Oncolytic Adenovirus Research

Oncolytic adenoviridae are human adenoviruses that have been genetically manipulated in such a way as to allow for replication in tumor cells to destroy the tumor.

Adenoviridae, which are non-enveloped double-stranded DNA viruses, can cause pharyngitis, upper respiratory infection, and conjunctivitis, depending upon serotype. Adenoviruses are cytotoxic to human cells, which results in the cell bursting and spreading to other target cells. This feature makes them potentially very useful in oncology therapy.

Wild type adenoviruses can be modified to enhance tumor replication properties. The most common modification is deletion of the viral genes that are interactive with the tumor suppressor genes; inclusion in the genome of the virus transcription elements sensitive to upregulated transcription factors in cancer cells; and tropism modification to infect cancer cells more potently.

Oncolytic Adenovirus For Cancer Treatment

Since metastatic and recurrent cancer is largely incurable, advances in oncolytic adenovirus therapy are of great importance. Oncolytic adenoviruses have been safely used in clinical settings, yet their efficacy is not sufficient at this time to eradicate most tumors. Clinical application is currently restricted to local application, and only when combating primary tumors. Poor tumor-cell targeting and immunological obstacles stand in the way of wider use. Therapies that employ oncolytic adenoviruses that will eliminate primary and metastatic cancers are needed for real alternative viable approaches.

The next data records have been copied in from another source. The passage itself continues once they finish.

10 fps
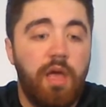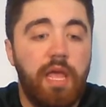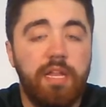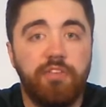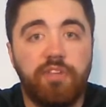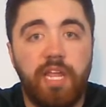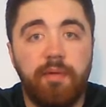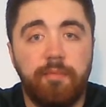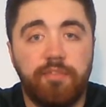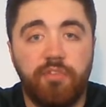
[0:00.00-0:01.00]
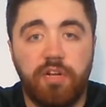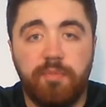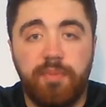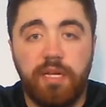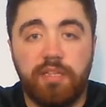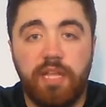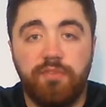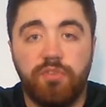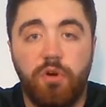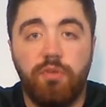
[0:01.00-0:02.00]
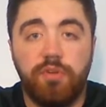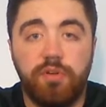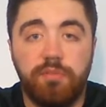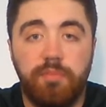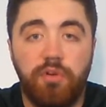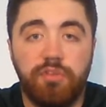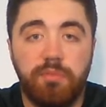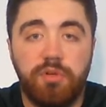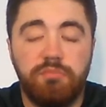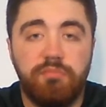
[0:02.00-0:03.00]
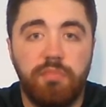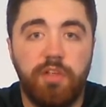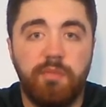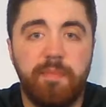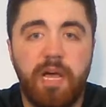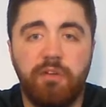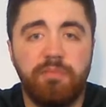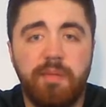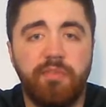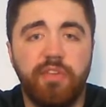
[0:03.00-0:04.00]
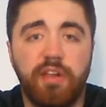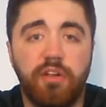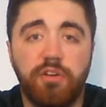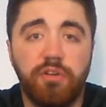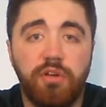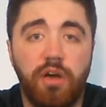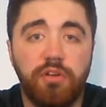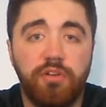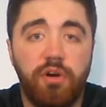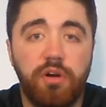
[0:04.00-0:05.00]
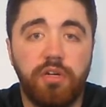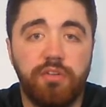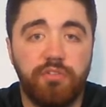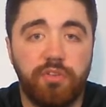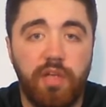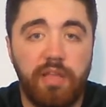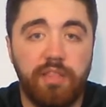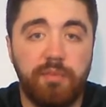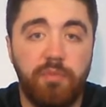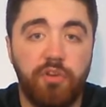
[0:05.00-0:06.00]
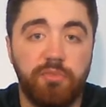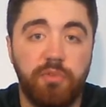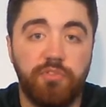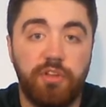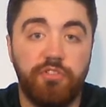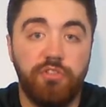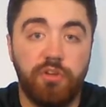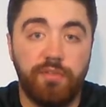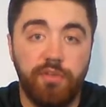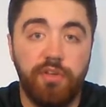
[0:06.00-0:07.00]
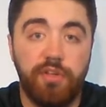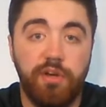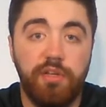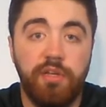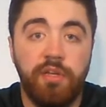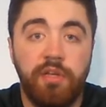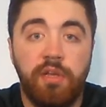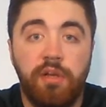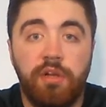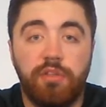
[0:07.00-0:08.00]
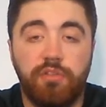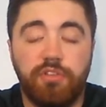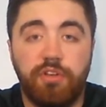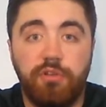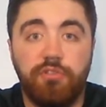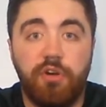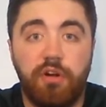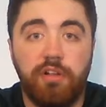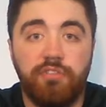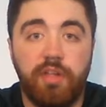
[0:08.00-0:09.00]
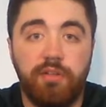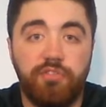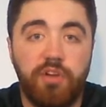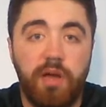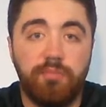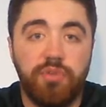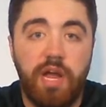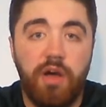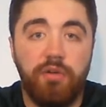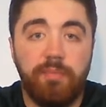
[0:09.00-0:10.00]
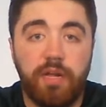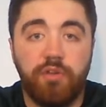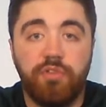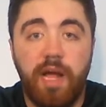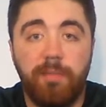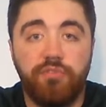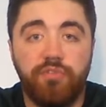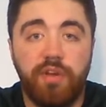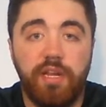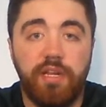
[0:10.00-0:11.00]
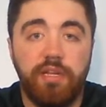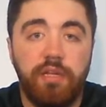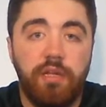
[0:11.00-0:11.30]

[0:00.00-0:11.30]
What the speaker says: In this game, I'm still going to pick Denver over Baltimore. I would maybe say an underdog because I think Baltimore is actually looking really good. Throwing to the new targets like John Brown, Michael Crabtree,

Design of oncolytic adenoviruses (ADs) that express immune stimulating genes is now being employed. These immunotherapeutics exert systemic anti-tumor immunity and eradicate both primary and metastatic cancers even when restricted to local viral delivery. Furthermore, this therapy in concert with dendritic cell-based vaccine or radiotherapy strengthens the systemic tumor specific immunity and can result in suppression of both local and distant metastatic growth.

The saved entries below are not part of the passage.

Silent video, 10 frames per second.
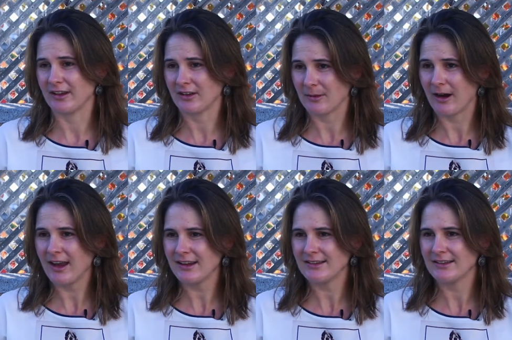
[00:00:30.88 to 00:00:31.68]

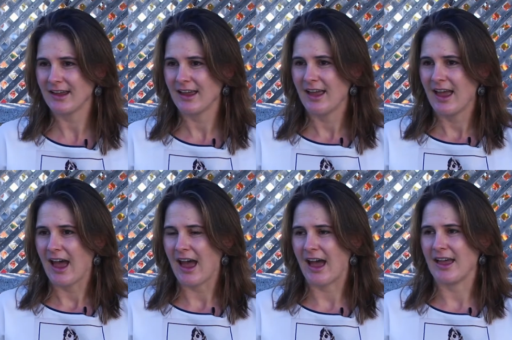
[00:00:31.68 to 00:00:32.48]
enterprise
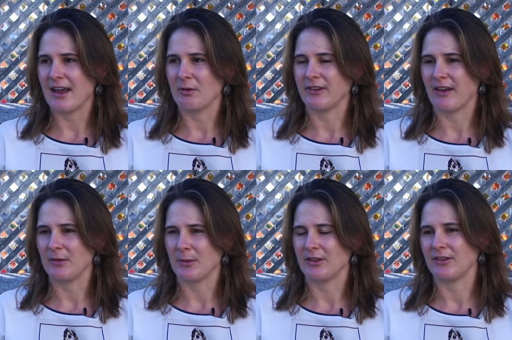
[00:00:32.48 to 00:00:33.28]
that was
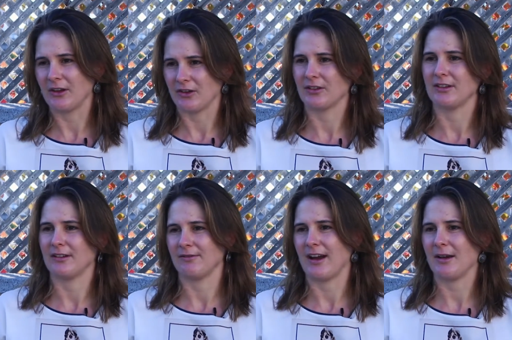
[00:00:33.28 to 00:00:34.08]
having both a social and
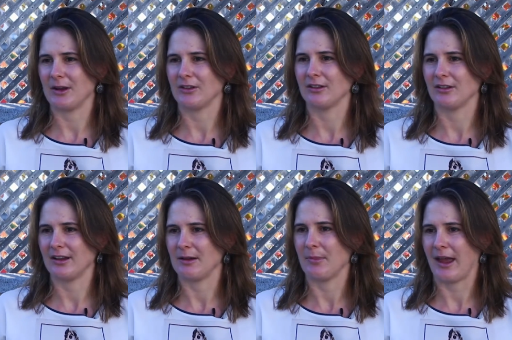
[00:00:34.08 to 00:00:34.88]
environmental
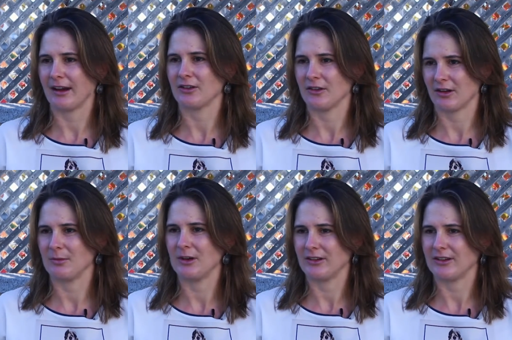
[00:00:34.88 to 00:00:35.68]
impact on the
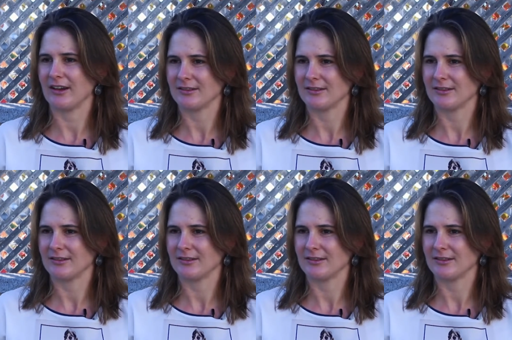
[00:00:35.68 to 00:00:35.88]
community.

In past decades, notably during the 1990’s, effort was made to overcome the less than optimal delivery of therapeutic genes to cancer cells. Retroviral vectors were sustituted for adenoviral vectors, but it was concluded that even with this substitution adenoviral vectors were not capable of transducing enough tumor cells to achieve a significant therapeutic benefit. The next phase was to overcome the “delivery problem” by the use of tumor selective oncolytic adenovirus. These adenoviruses differed from the AD vectors in that they could replicate. Replication meant that the adenovirus within the tumor should be able to multiply and cause progressive spread of the virus, potentially targeting every cancer cell in that tumor.

Success of this approach is based on the capability of delivering replication competent viral genome to targeted cells with a high level of efficiency. Using the adenovirus vector paradigm, there are three strategies that are useful in retargeting. The first employs heterologous retargeting ligands that bind to the viral vector and also to a cell surface objective area. The second method makes use of viral vectors that are genetically modified and in which contain a cellular retargeting ligand. A third method involves construction of chimeric recombinant vectors, and then requires the exchange of a capsid protein from one virus to another. These retargeting endeavors can possibly reduce harmful side effects, and multiply the index of viral agents to a therapeutic load.

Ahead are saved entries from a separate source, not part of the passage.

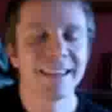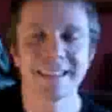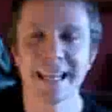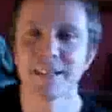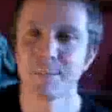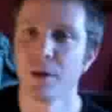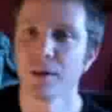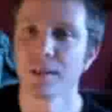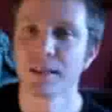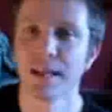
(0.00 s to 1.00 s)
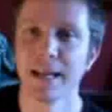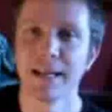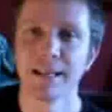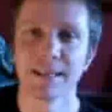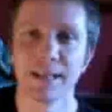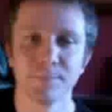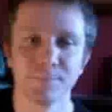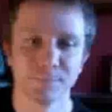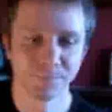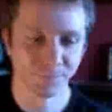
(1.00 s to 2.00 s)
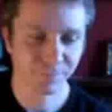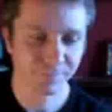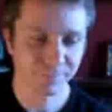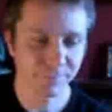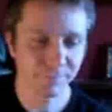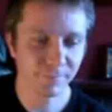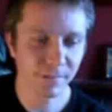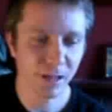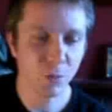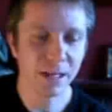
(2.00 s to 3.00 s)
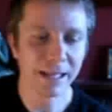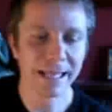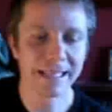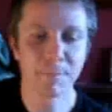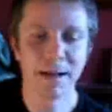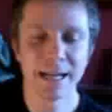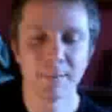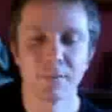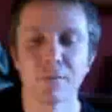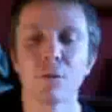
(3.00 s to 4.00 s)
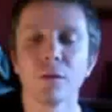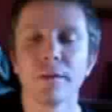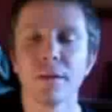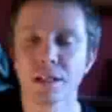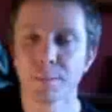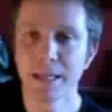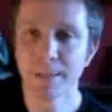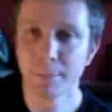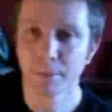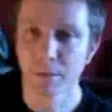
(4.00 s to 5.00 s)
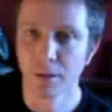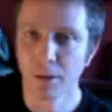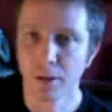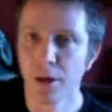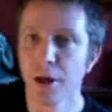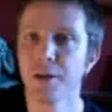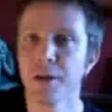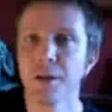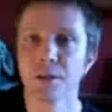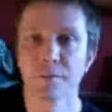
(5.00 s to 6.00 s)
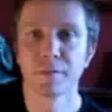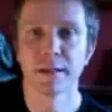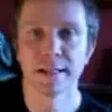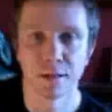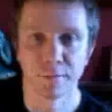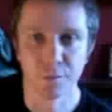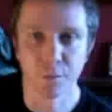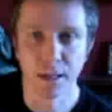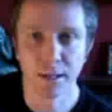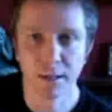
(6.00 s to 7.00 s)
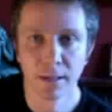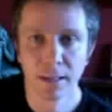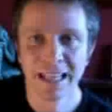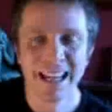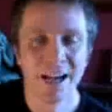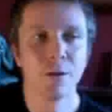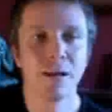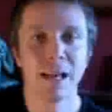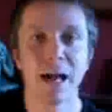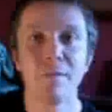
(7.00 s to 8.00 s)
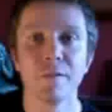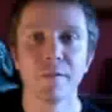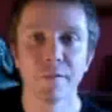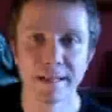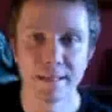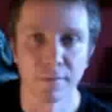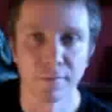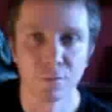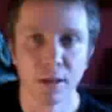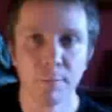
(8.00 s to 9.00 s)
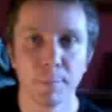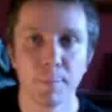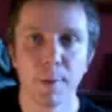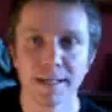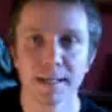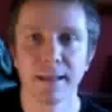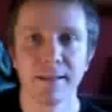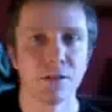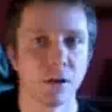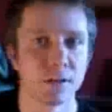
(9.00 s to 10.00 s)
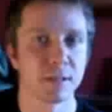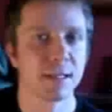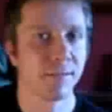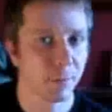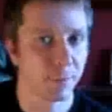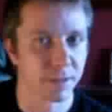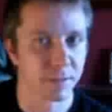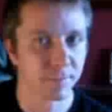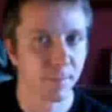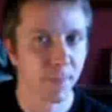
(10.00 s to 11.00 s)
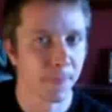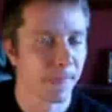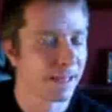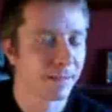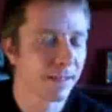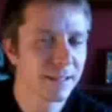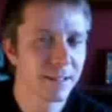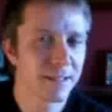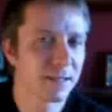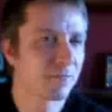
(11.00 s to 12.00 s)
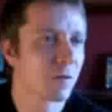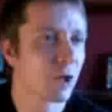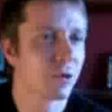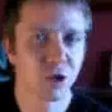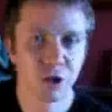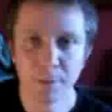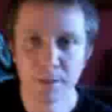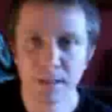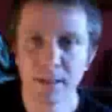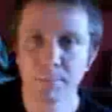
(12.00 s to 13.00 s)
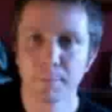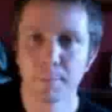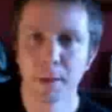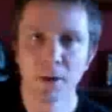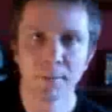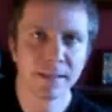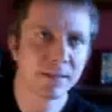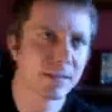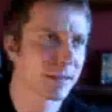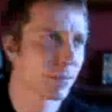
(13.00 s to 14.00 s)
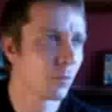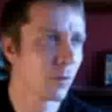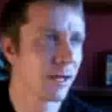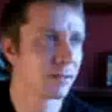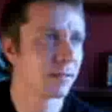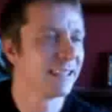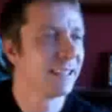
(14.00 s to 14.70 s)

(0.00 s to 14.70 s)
The second box is, it's made up of all those people who use free software, who love free software, but they're not developers. They didn't contribute, they didn't program, they didn't write.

China has already patented an oncolytic adenovirus therapy  for use in head and neck cancers. Clinical trials are ongoing to ascertain the efficacy of other oncolytic adenovirus therapies for other forms of cancer. Under the right circumstances, adenoviruses have shown the capability of not only targeting, but destroying cancer cells in humans.

The Future Of Oncolytic Adenovirus Therapy

Oncolytic adenovirus therapy is a rapidly growing field which is almost certainly destined to be part of the future of cancer therapy. The past barriers and obstacles in this therapy are being overcome every day as new knowledge is acquired. A wide variety of viruses are now being manipulated and tested in various forms of cancers, and this is ongoing with the advent of biotechnology and genetic engineering. Clinical trials worldwide are seeing good results and high success rates using oncolytic adenoviruses. More clinical trials are progressing with new viral vectors for treatment of even the intractable cancers. Active research is progressing that improves accessibility and safety of oncolytic adenovirus therapy. Advances in large-scale genome modification tools as well as advances in knowledge in molecular biology are making it possible for the new oncolytic vectors to incorporate engineered non-viral intracellular parasites, hybrid synthetic vectors, or still undiscovered gene delivery systems to aid in this ongoing march to find and employ safer and more targeted treatments. The current research and trials in the field of oncolytic adenoviruses is ushering in a new era in treatment of patients with heretofore untreatable cancers.